▶ _ACTIVITY_
Copy every record exactly, leaving the pictures out.

RECORD EXTRACTS Block Start

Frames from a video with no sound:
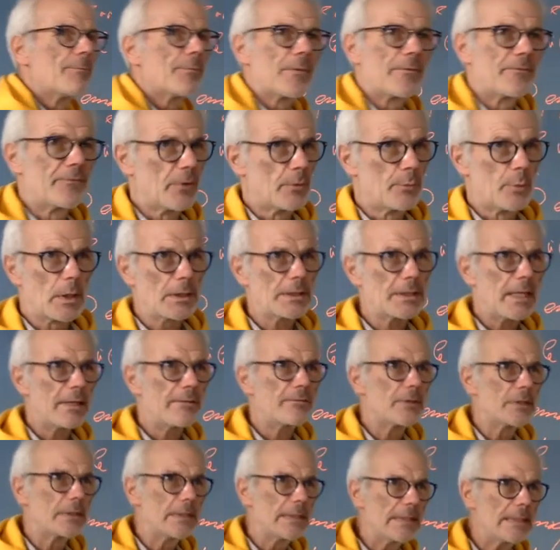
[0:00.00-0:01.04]
For
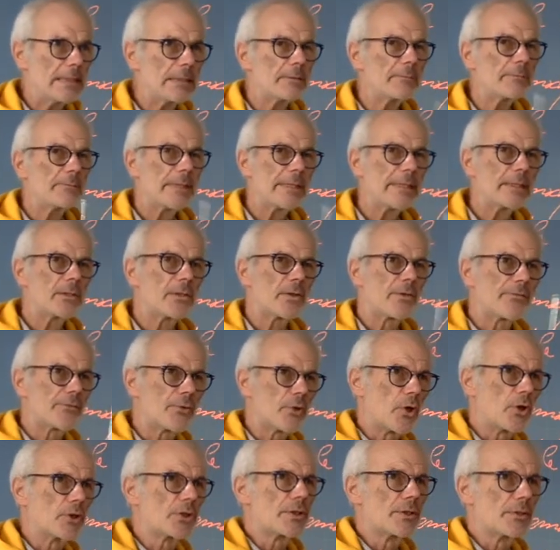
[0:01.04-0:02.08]
whatever reason means, of
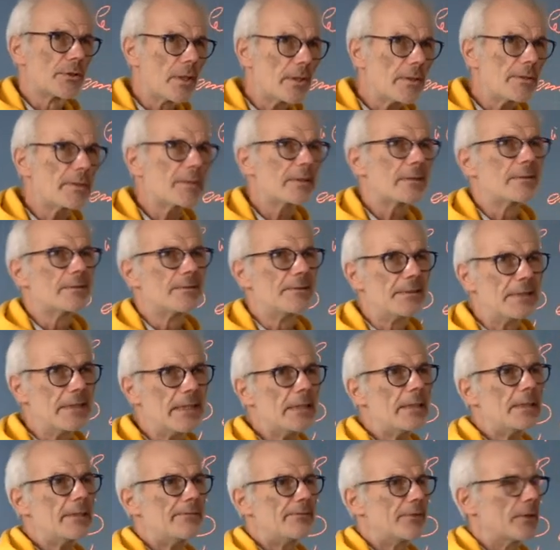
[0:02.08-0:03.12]
course, not really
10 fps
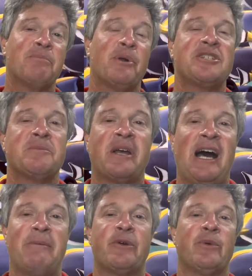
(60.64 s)
bring some
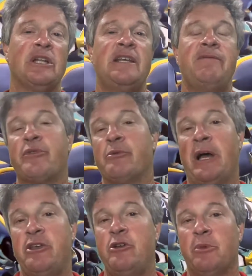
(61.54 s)
comic relief through my
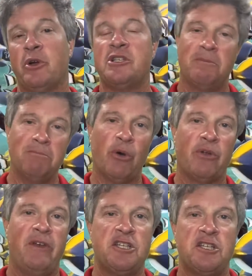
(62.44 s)
humorous and
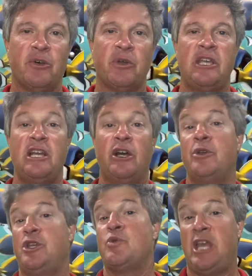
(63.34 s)
motivational
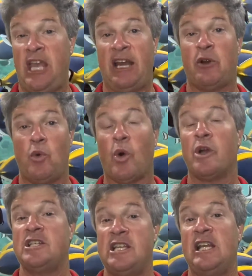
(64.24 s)
keynote, You Can't
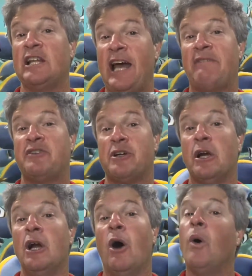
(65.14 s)
Quarantine
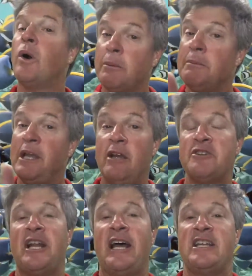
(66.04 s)
Laughter, or
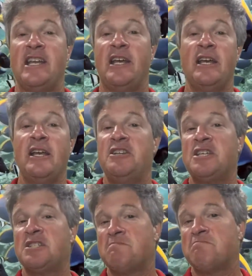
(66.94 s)
here's an idea,
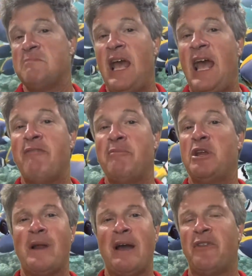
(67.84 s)
just have me
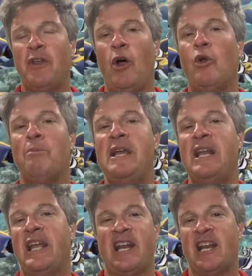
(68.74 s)
around at the whole
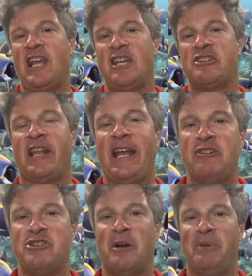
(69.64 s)
meeting and occasionally I'll
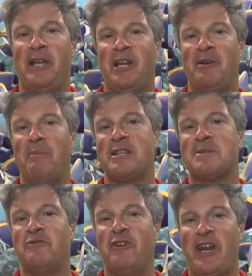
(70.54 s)
jump in and make
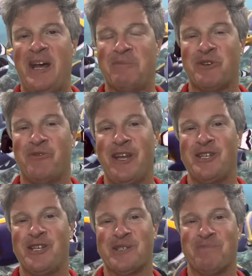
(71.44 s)
some funny
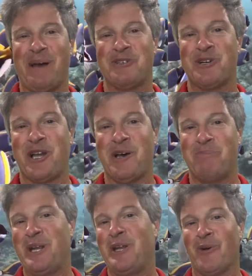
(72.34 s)
observations about your
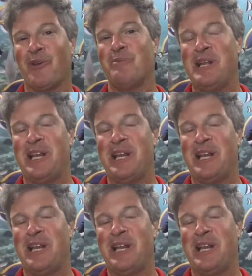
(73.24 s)
company or the meeting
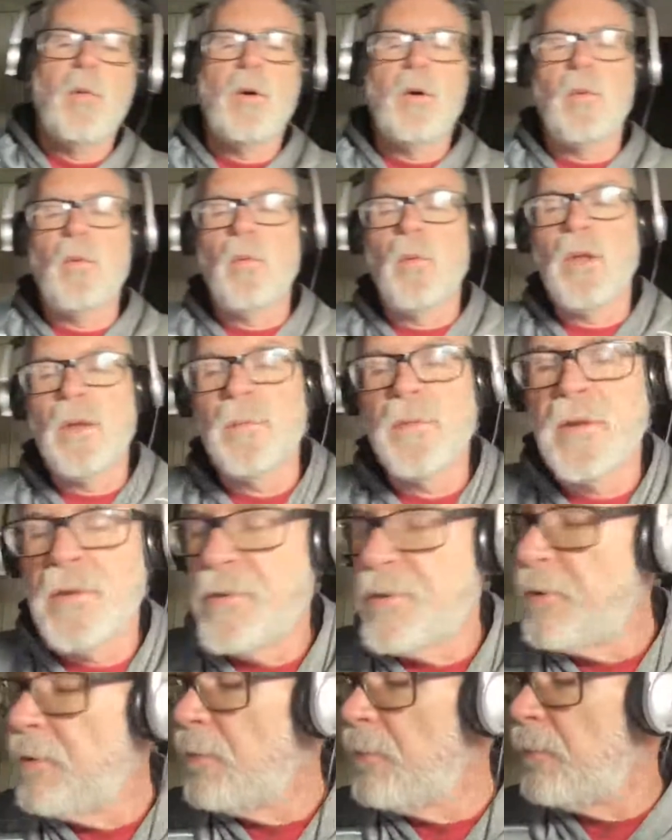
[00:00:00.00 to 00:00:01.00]
I'm going
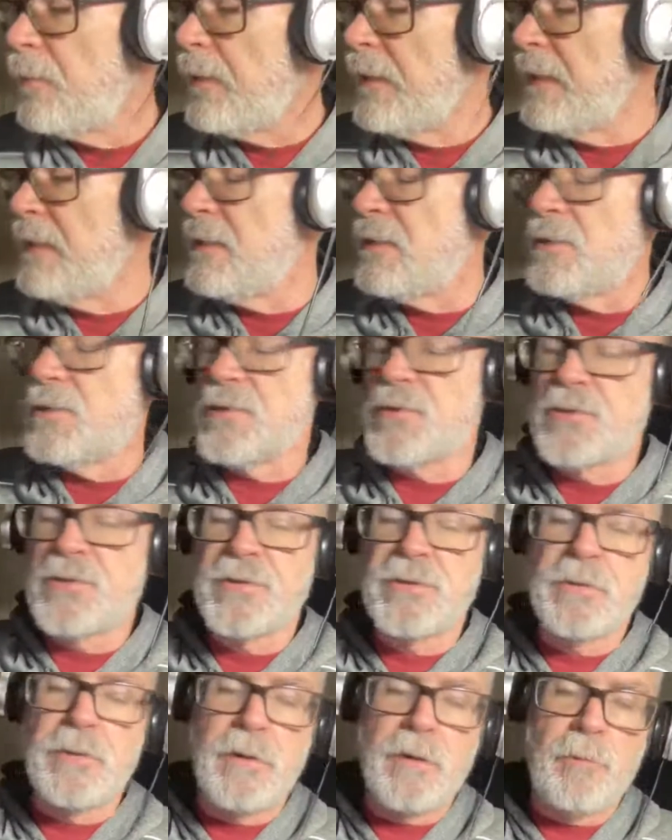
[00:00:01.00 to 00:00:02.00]
to do
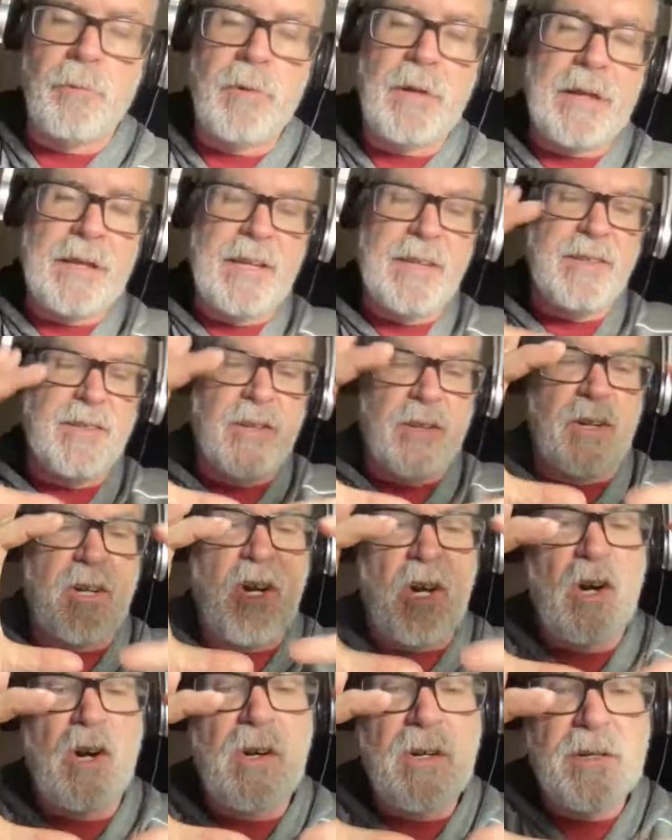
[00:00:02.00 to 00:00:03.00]
is when I get to the
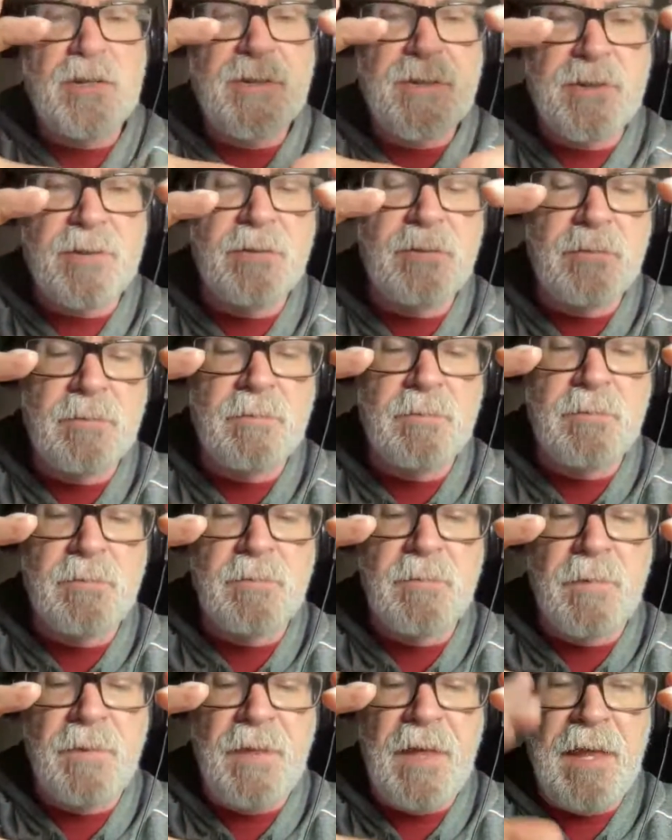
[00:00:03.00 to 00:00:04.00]
cards
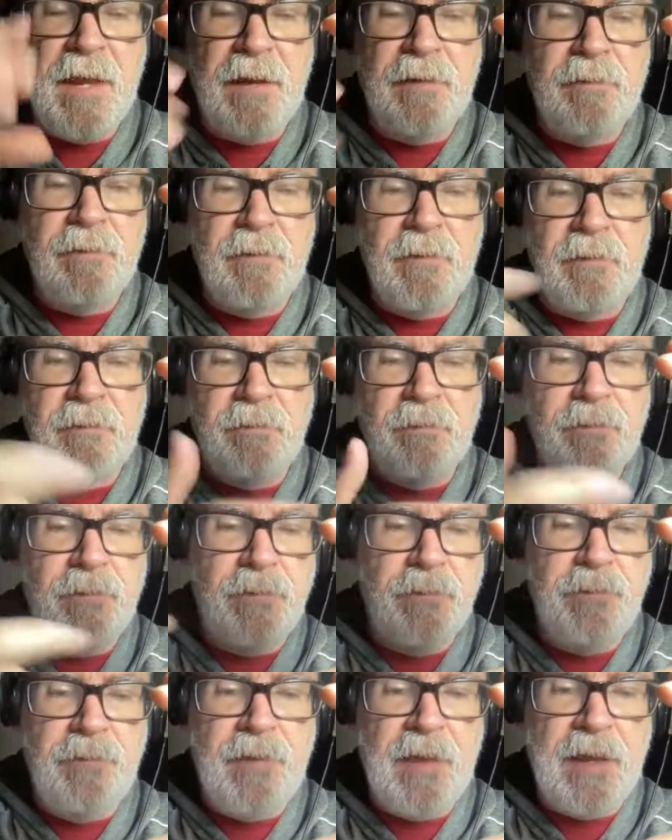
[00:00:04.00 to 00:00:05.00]
that
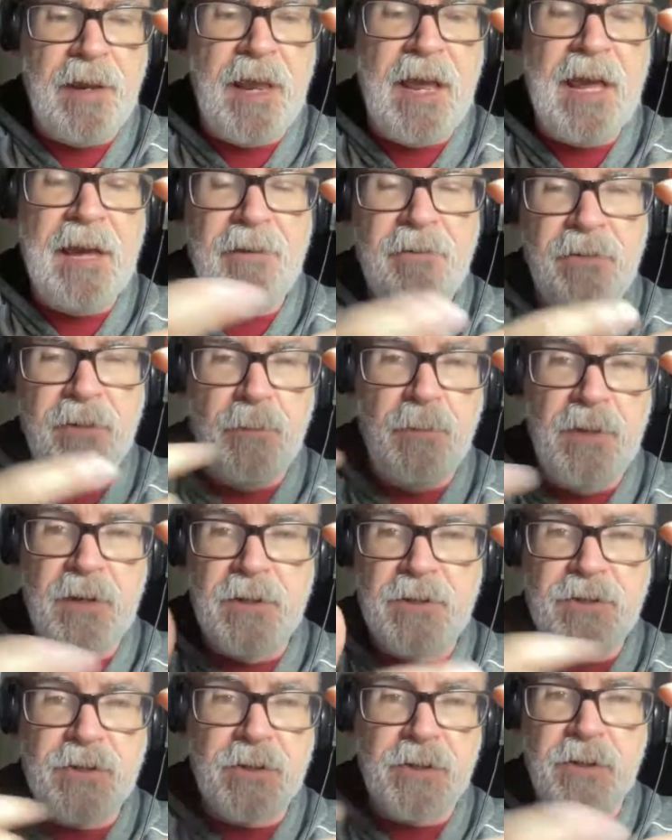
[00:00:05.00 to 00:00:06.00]
have the
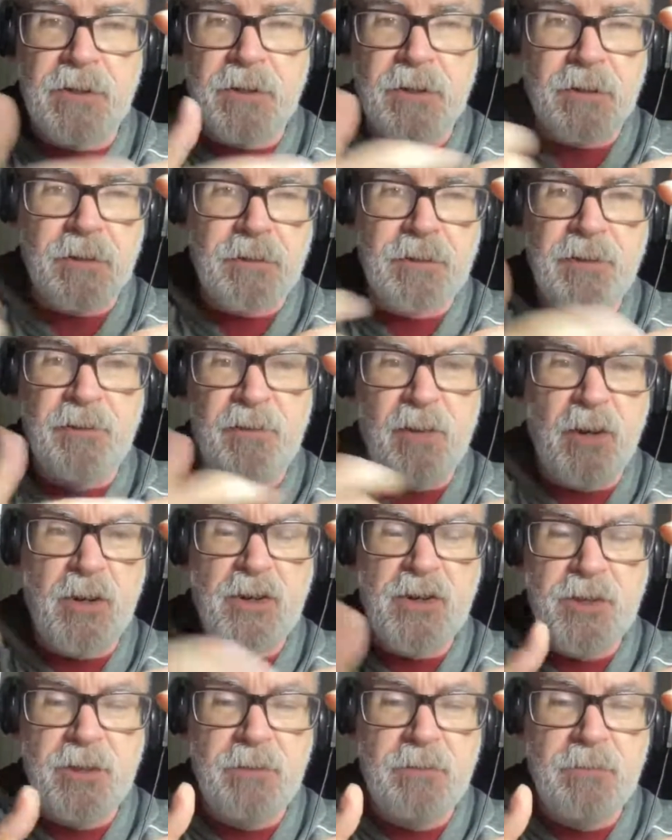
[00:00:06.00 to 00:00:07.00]
miniature
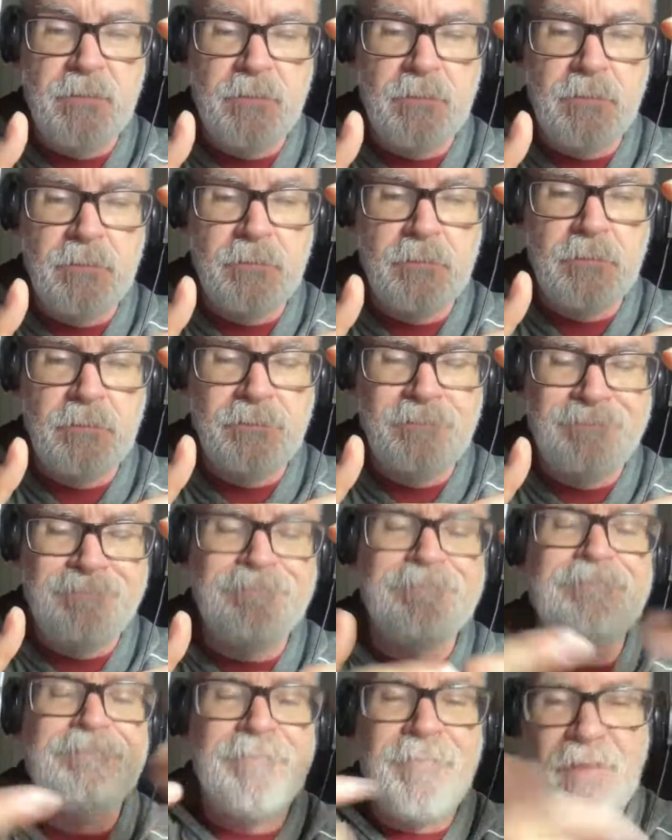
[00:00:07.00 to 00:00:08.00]
conversion,
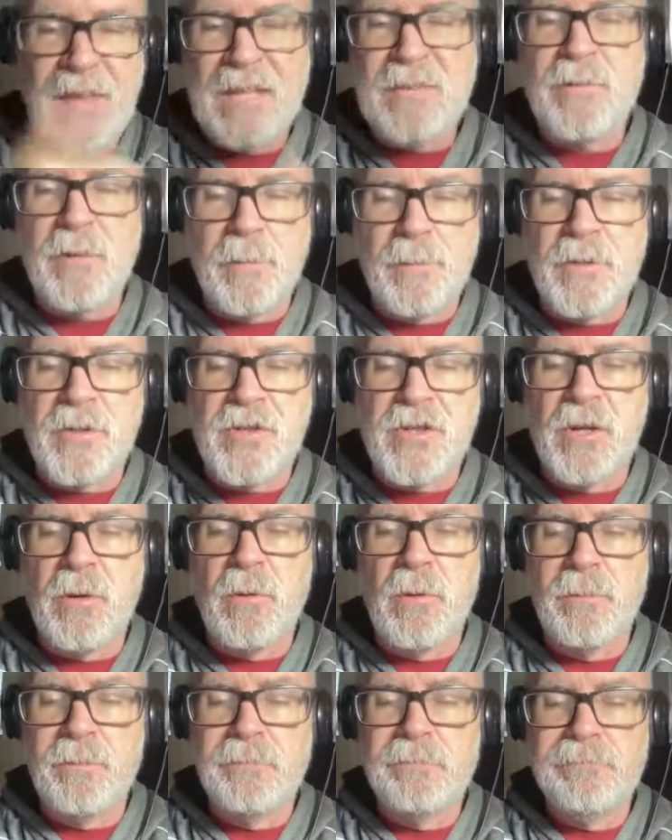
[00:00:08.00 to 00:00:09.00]
that's what I'm going to
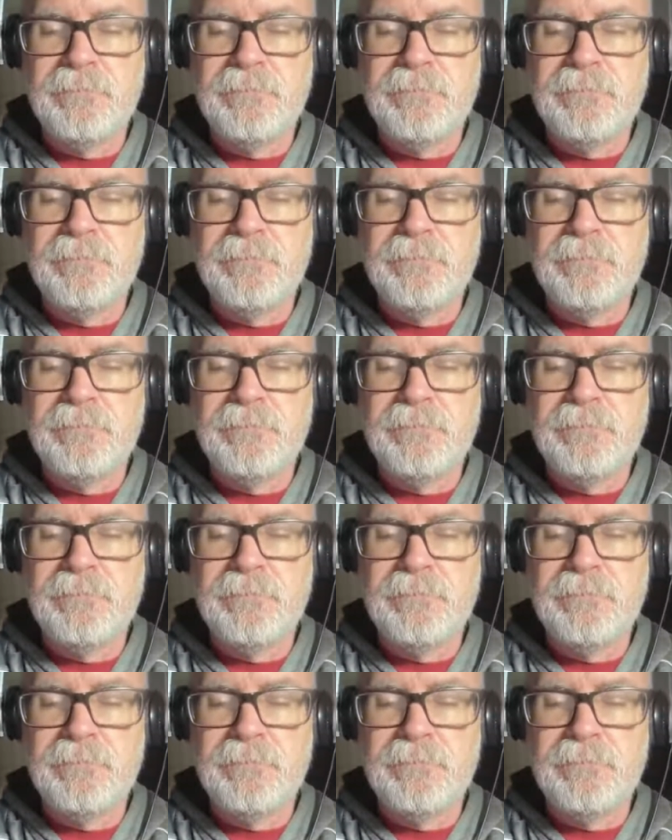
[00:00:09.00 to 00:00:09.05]
show them.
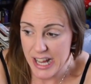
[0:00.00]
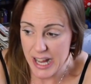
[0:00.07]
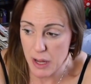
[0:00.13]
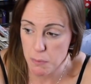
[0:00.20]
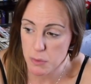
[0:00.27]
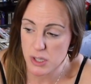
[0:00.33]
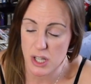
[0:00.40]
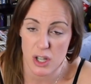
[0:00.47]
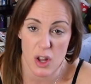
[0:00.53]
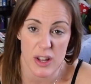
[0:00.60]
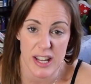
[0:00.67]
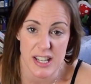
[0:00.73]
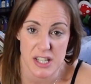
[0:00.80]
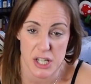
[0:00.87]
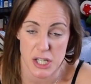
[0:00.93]
it was a
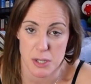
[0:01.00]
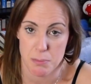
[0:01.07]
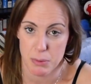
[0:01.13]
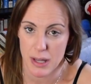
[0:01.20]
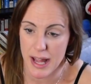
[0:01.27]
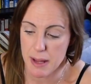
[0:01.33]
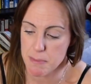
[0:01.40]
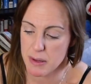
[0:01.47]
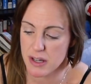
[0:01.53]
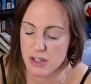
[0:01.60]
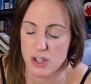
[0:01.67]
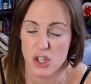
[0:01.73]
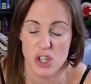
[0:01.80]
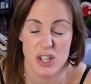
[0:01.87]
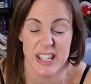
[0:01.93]
lot easier to play
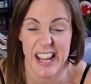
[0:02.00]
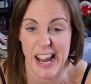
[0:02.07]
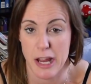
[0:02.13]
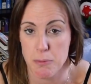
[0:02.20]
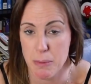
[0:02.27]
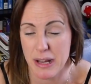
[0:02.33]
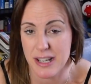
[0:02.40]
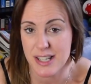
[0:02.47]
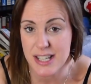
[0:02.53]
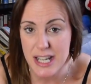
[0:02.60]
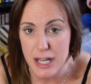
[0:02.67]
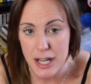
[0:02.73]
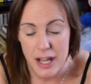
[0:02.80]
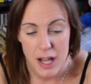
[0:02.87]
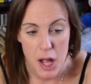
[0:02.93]
because of just the
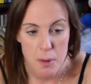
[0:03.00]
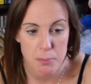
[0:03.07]
ABC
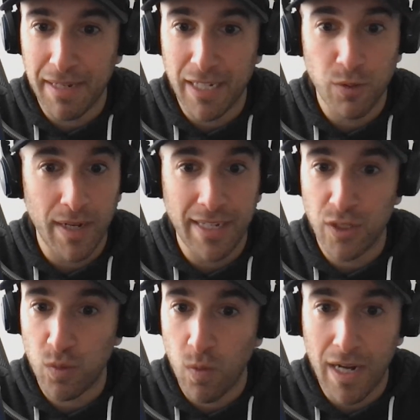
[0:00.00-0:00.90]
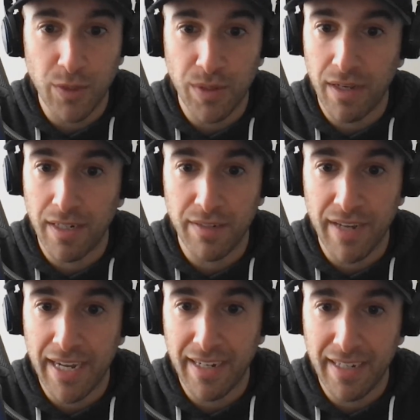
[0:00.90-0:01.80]
minutes where I can just watch with
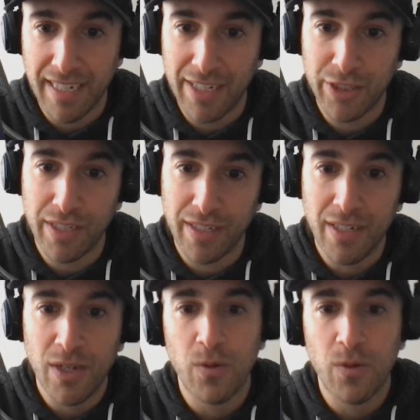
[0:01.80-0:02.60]
undivided attention.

RECORD EXTRACTS Block End

▶ _SOLUTION FOR THIS TASK_
Frames from a video with no sound:
[0:00.00-0:01.04]
For
[0:01.04-0:02.08]
whatever reason means, of
[0:02.08-0:03.12]
course, not really
10 fps
(60.64 s)
bring some
(61.54 s)
comic relief through my
(62.44 s)
humorous and
(63.34 s)
motivational
(64.24 s)
keynote, You Can't
(65.14 s)
Quarantine
(66.04 s)
Laughter, or
(66.94 s)
here's an idea,
(67.84 s)
just have me
(68.74 s)
around at the whole
(69.64 s)
meeting and occasionally I'll
(70.54 s)
jump in and make
(71.44 s)
some funny
(72.34 s)
observations about your
(73.24 s)
company or the meeting
[00:00:00.00 to 00:00:01.00]
I'm going
[00:00:01.00 to 00:00:02.00]
to do
[00:00:02.00 to 00:00:03.00]
is when I get to the
[00:00:03.00 to 00:00:04.00]
cards
[00:00:04.00 to 00:00:05.00]
that
[00:00:05.00 to 00:00:06.00]
have the
[00:00:06.00 to 00:00:07.00]
miniature
[00:00:07.00 to 00:00:08.00]
conversion,
[00:00:08.00 to 00:00:09.00]
that's what I'm going to
[00:00:09.00 to 00:00:09.05]
show them.
[0:00.00]
[0:00.07]
[0:00.13]
[0:00.20]
[0:00.27]
[0:00.33]
[0:00.40]
[0:00.47]
[0:00.53]
[0:00.60]
[0:00.67]
[0:00.73]
[0:00.80]
[0:00.87]
[0:00.93]
it was a
[0:01.00]
[0:01.07]
[0:01.13]
[0:01.20]
[0:01.27]
[0:01.33]
[0:01.40]
[0:01.47]
[0:01.53]
[0:01.60]
[0:01.67]
[0:01.73]
[0:01.80]
[0:01.87]
[0:01.93]
lot easier to play
[0:02.00]
[0:02.07]
[0:02.13]
[0:02.20]
[0:02.27]
[0:02.33]
[0:02.40]
[0:02.47]
[0:02.53]
[0:02.60]
[0:02.67]
[0:02.73]
[0:02.80]
[0:02.87]
[0:02.93]
because of just the
[0:03.00]
[0:03.07]
ABC
[0:00.00-0:00.90]
[0:00.90-0:01.80]
minutes where I can just watch with
[0:01.80-0:02.60]
undivided attention.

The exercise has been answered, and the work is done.